Jakarta, JurnalBabel.com – Anggota Komisi III DPR, Santoso, menilai vonis hukuman mati untuk terdakwa Ferdy Sambo dalam kasus pembunuhan berencana terhadap Brigadir J, sudah sesuai dengan aspirasi publik.
Santoso berkeyakinan putusan hakim itu tidak ada campur tangan apalagi intervensi pihak manapun.
“Meskipun keputusan hakim adalah bebas merdeka tanpa intervensi dari pihak manapun, keputusan itu sesuai dengan aspirasi masyarakat,” kata Santoso kepada wartawan, Senin (13/2/2023).
Sebab itu, politisi Partai Demokrat meminta dan berharap vonis hukuman mati yang sudah sesuai dengan aspirasi masyarakat tetap dikawal. Pasalnya, bisa saja vonis menjadi lebih ringan apabila Sambo mengajukan banding atas keputusan hakim.
“Ya (perlu dikawal-red),” kata Santoso.
Diketahui, Majelis hakim Pengadilan Negeri Jakarta Selatan (PN Jaksel) menjatuhkan hukuman mati terhadap mantan Kadiv Propam Polri, Ferdy Sambo. Majelis hakim menyatakan Ferdy Sambo terbukti bersalah melakukan pembunuhan berencana terhadap Brigadir J.
Perbuatan itu dilakukan Ferdy Sambo bersama-sama dengan istrinya Putri Candrawathi, ajudannya Richard Eliezer atau Bharada E dan Ricky Rizal atau Bripka RR serta sopirnya Kuat Ma’ruf.
“Mengadili, menyatakan terdakwa Ferdy Sambo telah terbukti secara sah dan meyakinkan bersalah melakukan tindak pidana turut serta melakukan pembunuhan berencana dan tanpa hak melakukan tindakan yang berakibat sistem elektronik tidak bekerja sebagaimana mestinya yang dilakukan secara bersama-sama,” kata Ketua Majelis Hakim Wahyu Iman Santoso saat membacakan amar putusan terhadap Ferdy Sambo di PN Jaksel, Senin (13/2/2023).
“Menjatuhkan pidana kepada terdakwa tersebut oleh karena itu dengan pidana mati,” kata Hakim Wahyu menambahkan.

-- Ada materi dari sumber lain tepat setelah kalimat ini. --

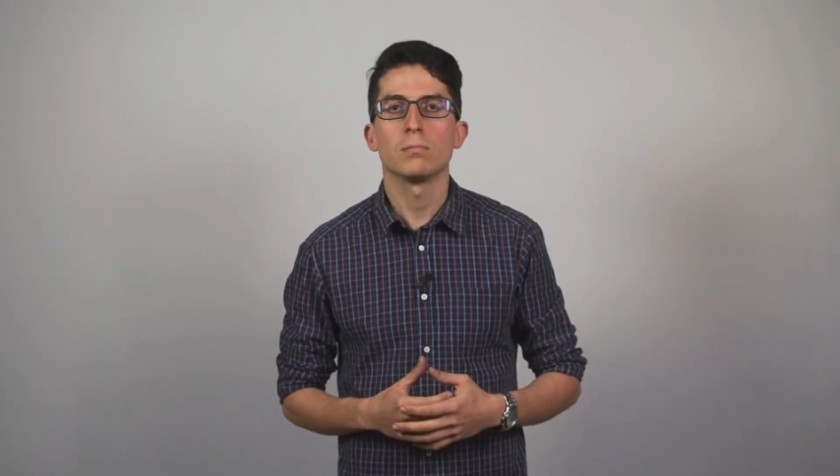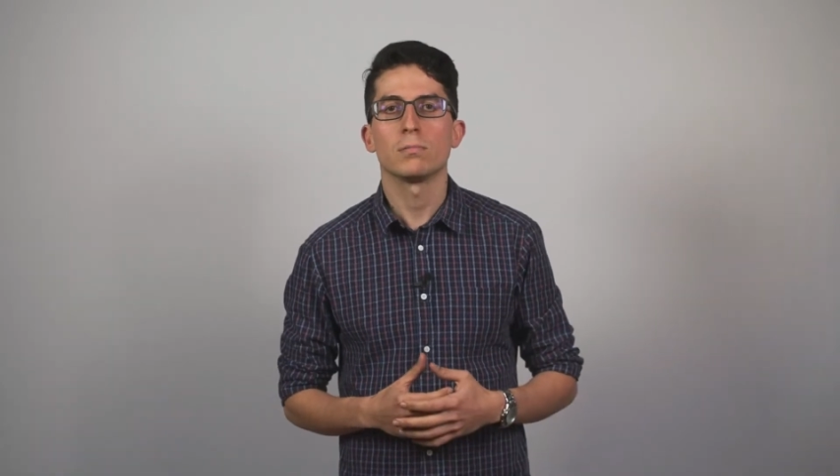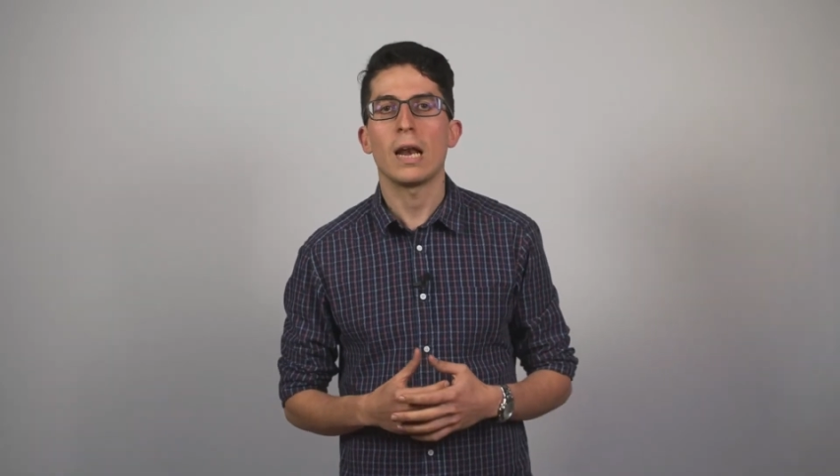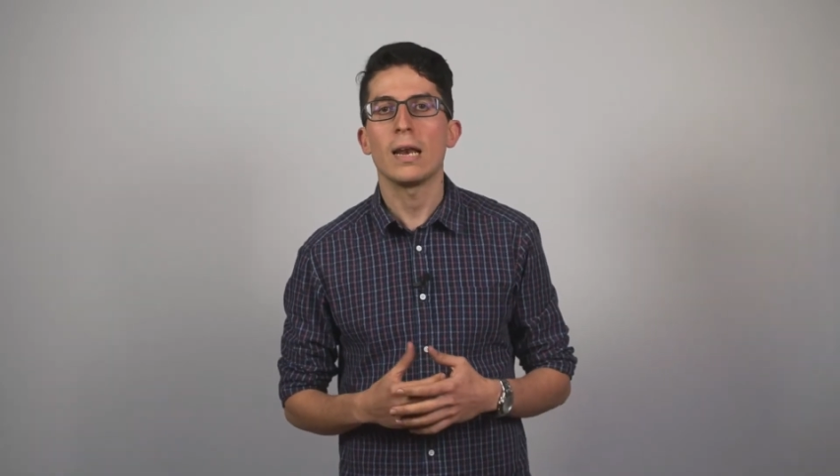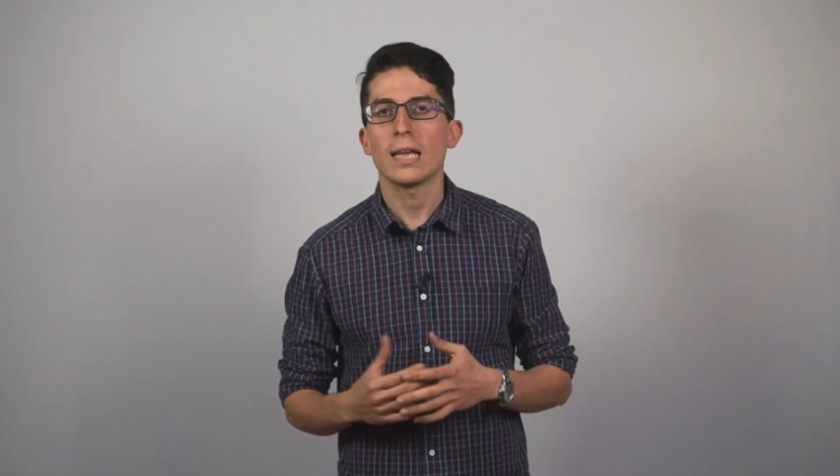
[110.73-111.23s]

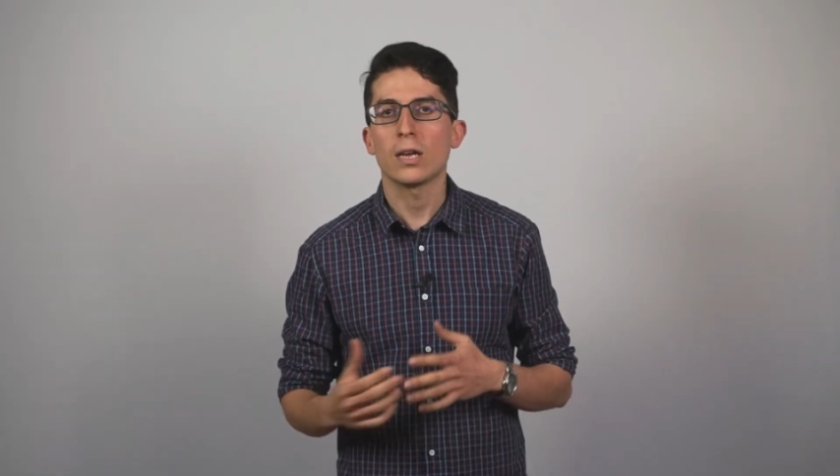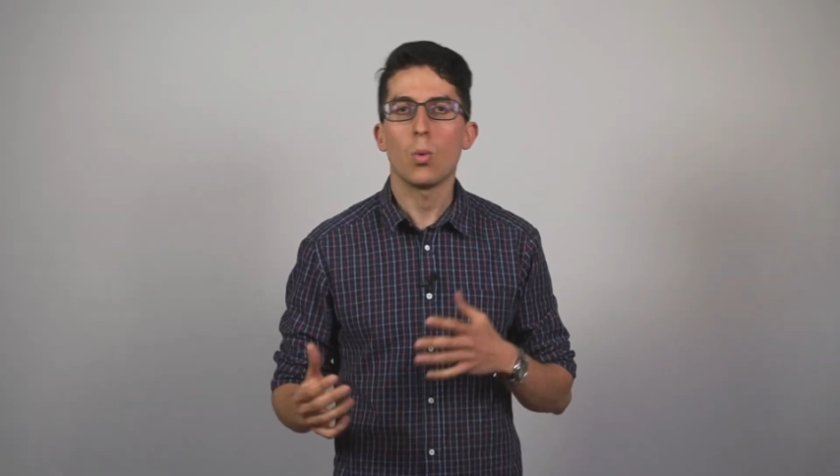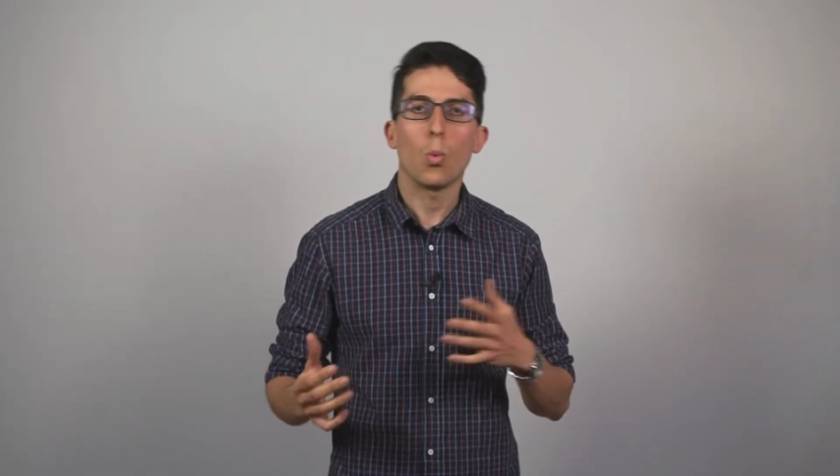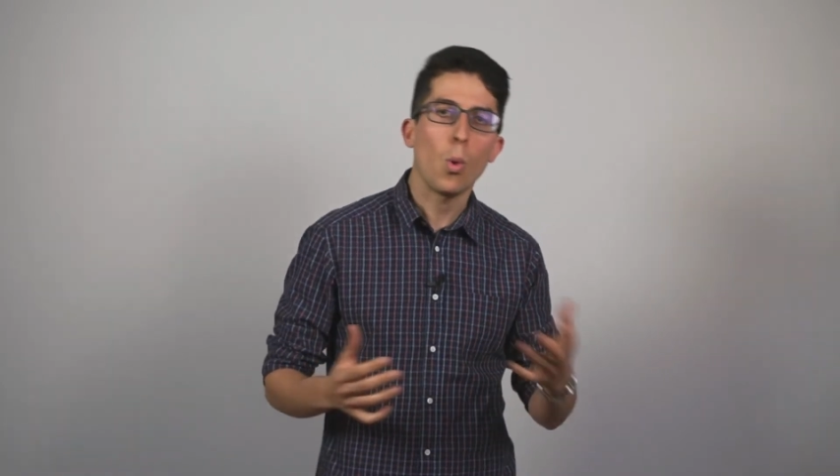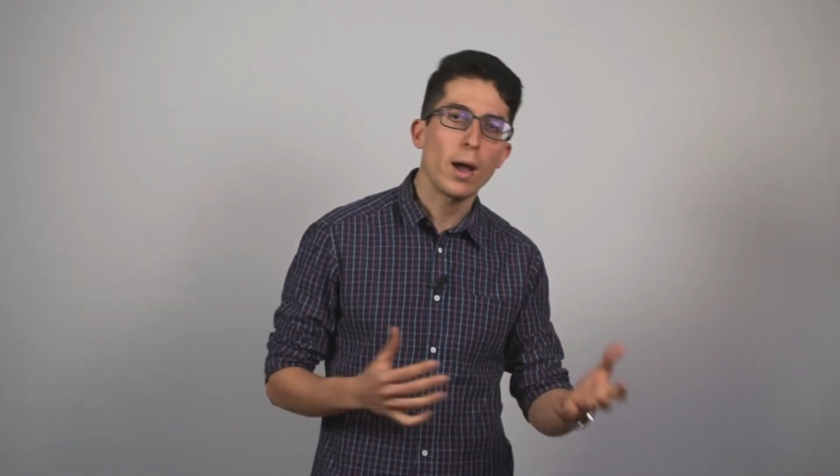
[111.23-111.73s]
that link
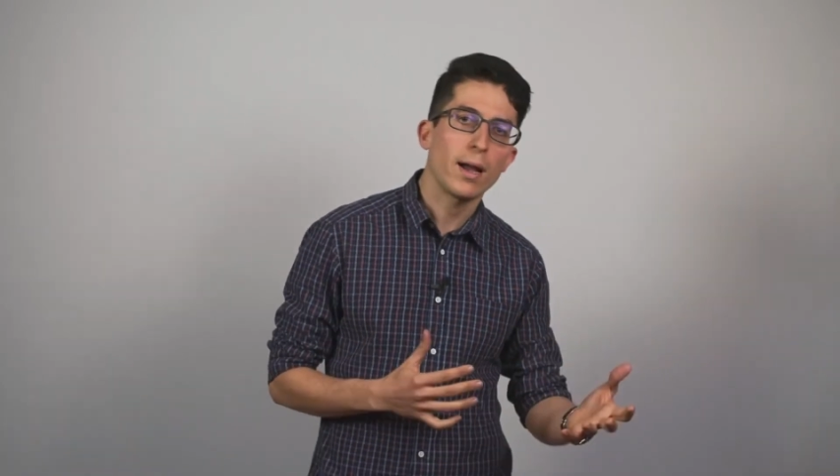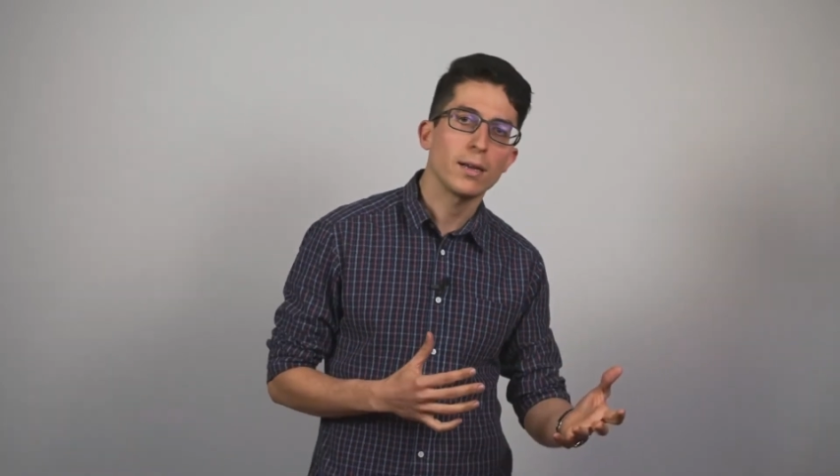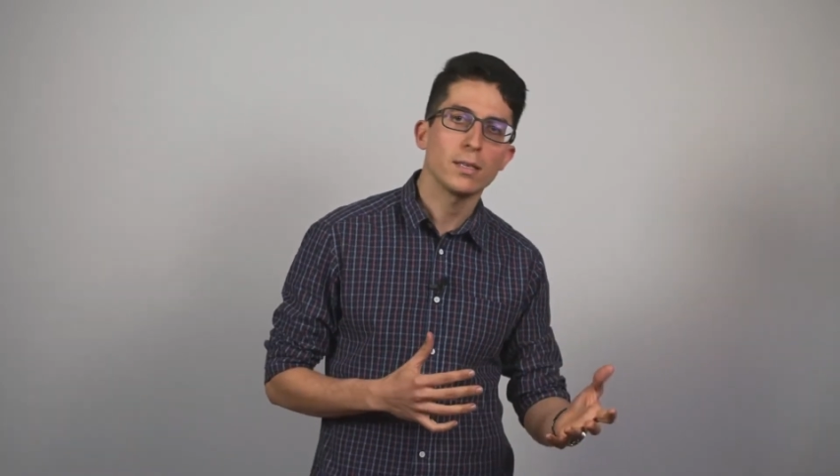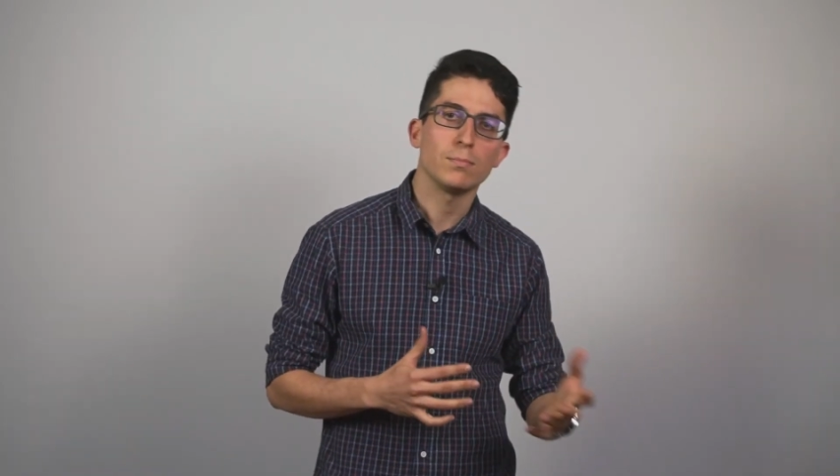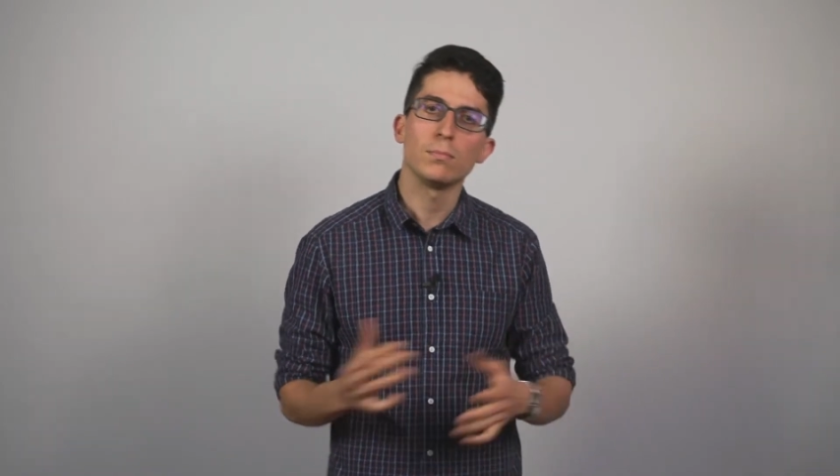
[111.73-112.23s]
one
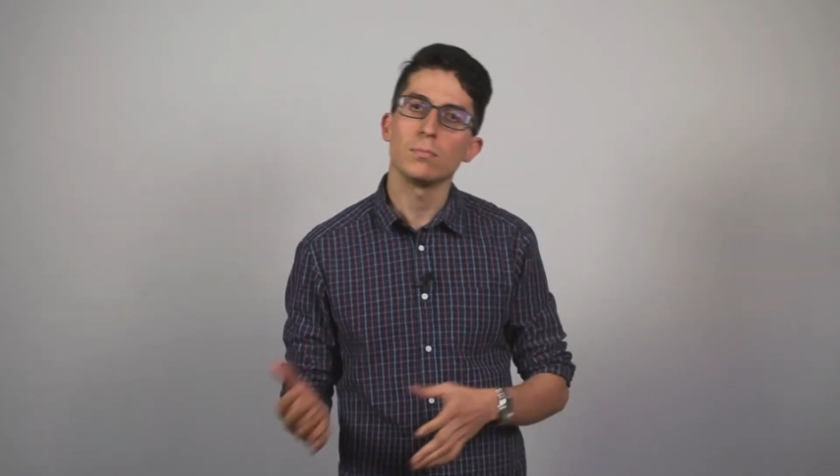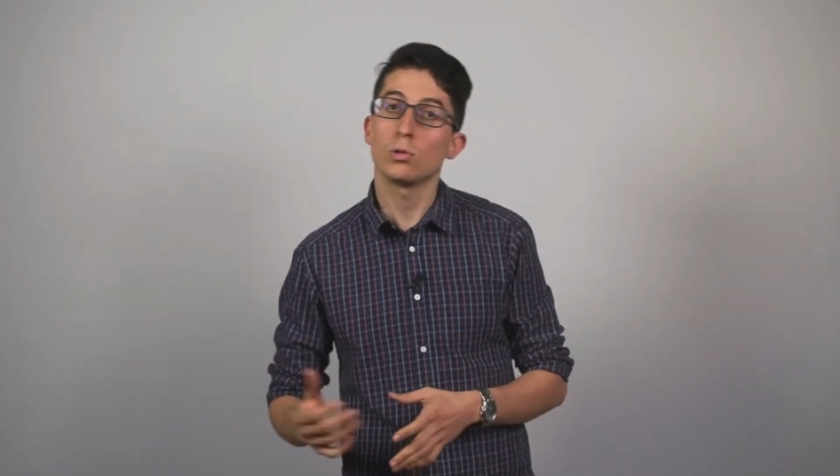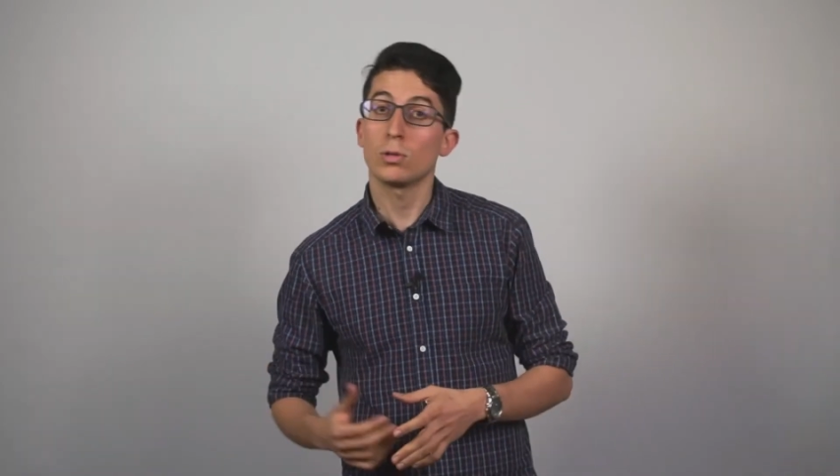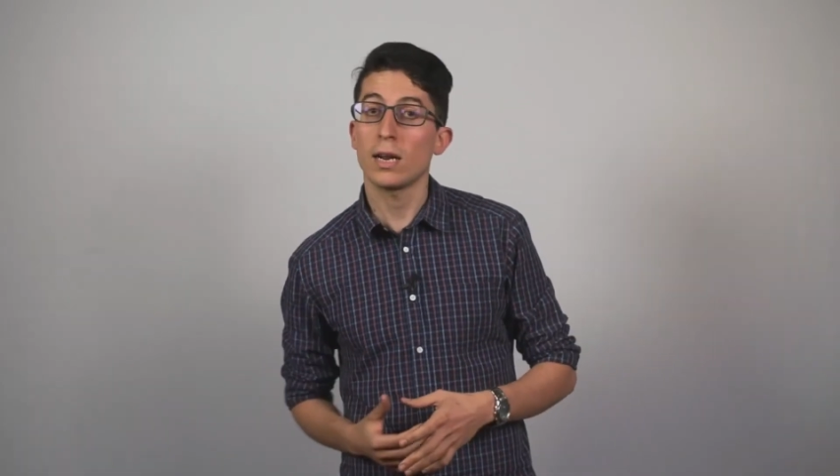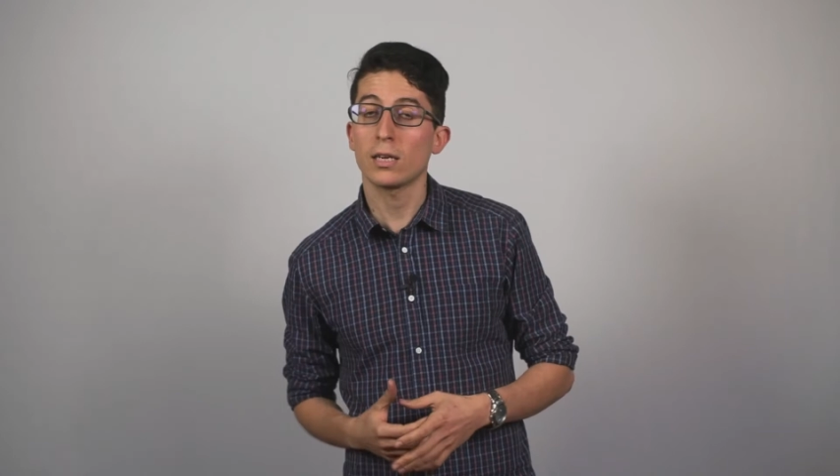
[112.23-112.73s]
item
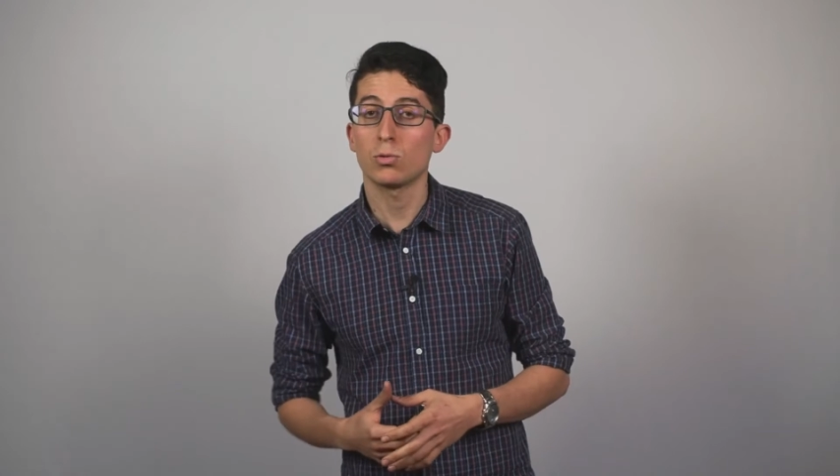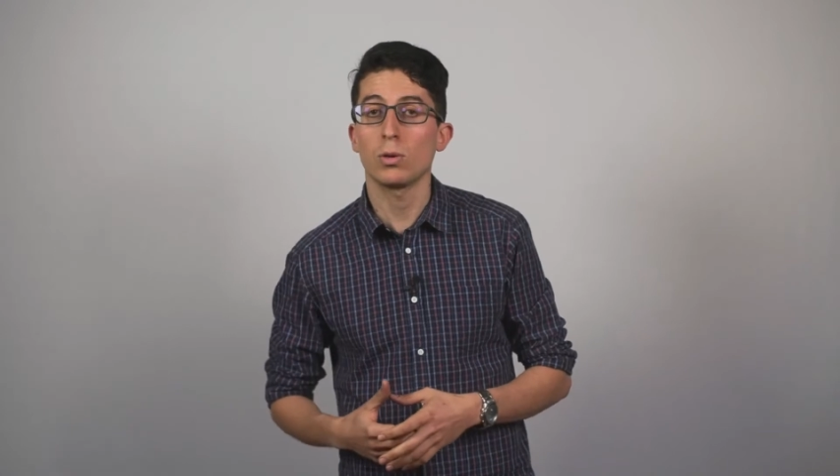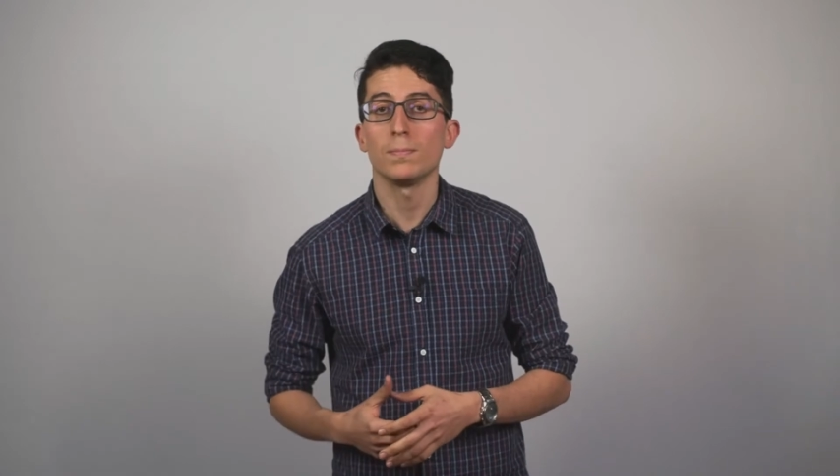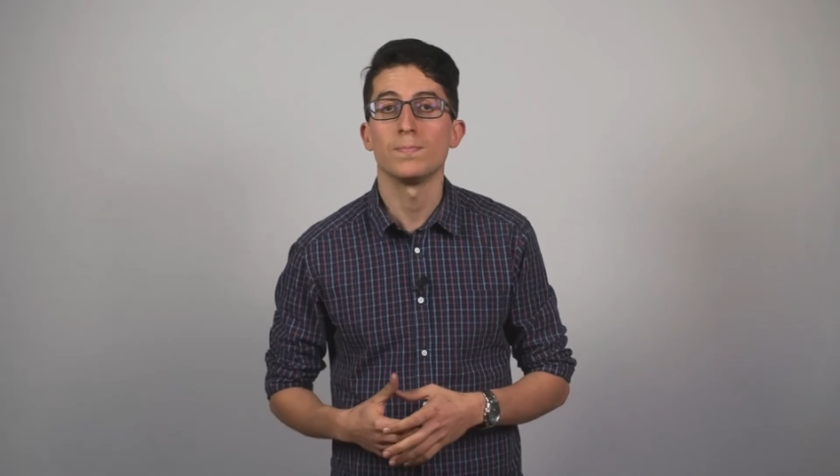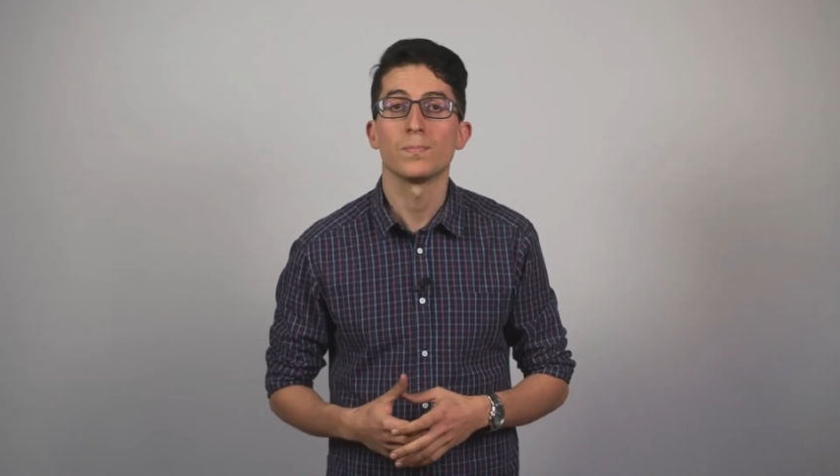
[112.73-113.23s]
to the next one,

Selain pembunuhan berencana, majelis hakim juga menyatakan Ferdy Sambo terbukti melakukan perintangan penyidikan atau obstruction of justice terkait penyidikan kasus pembunuhan berencana Brigadir J. Perbuatan itu dilakukan Ferdy Sambo bersama-sama dengan anak buahnya, yakni Hendra Kurniawan, Arif Rachman Arifin, Chuck Putranto, Baiquni Wibowo, Agus Nurpatria, dan Irfan Widyanto.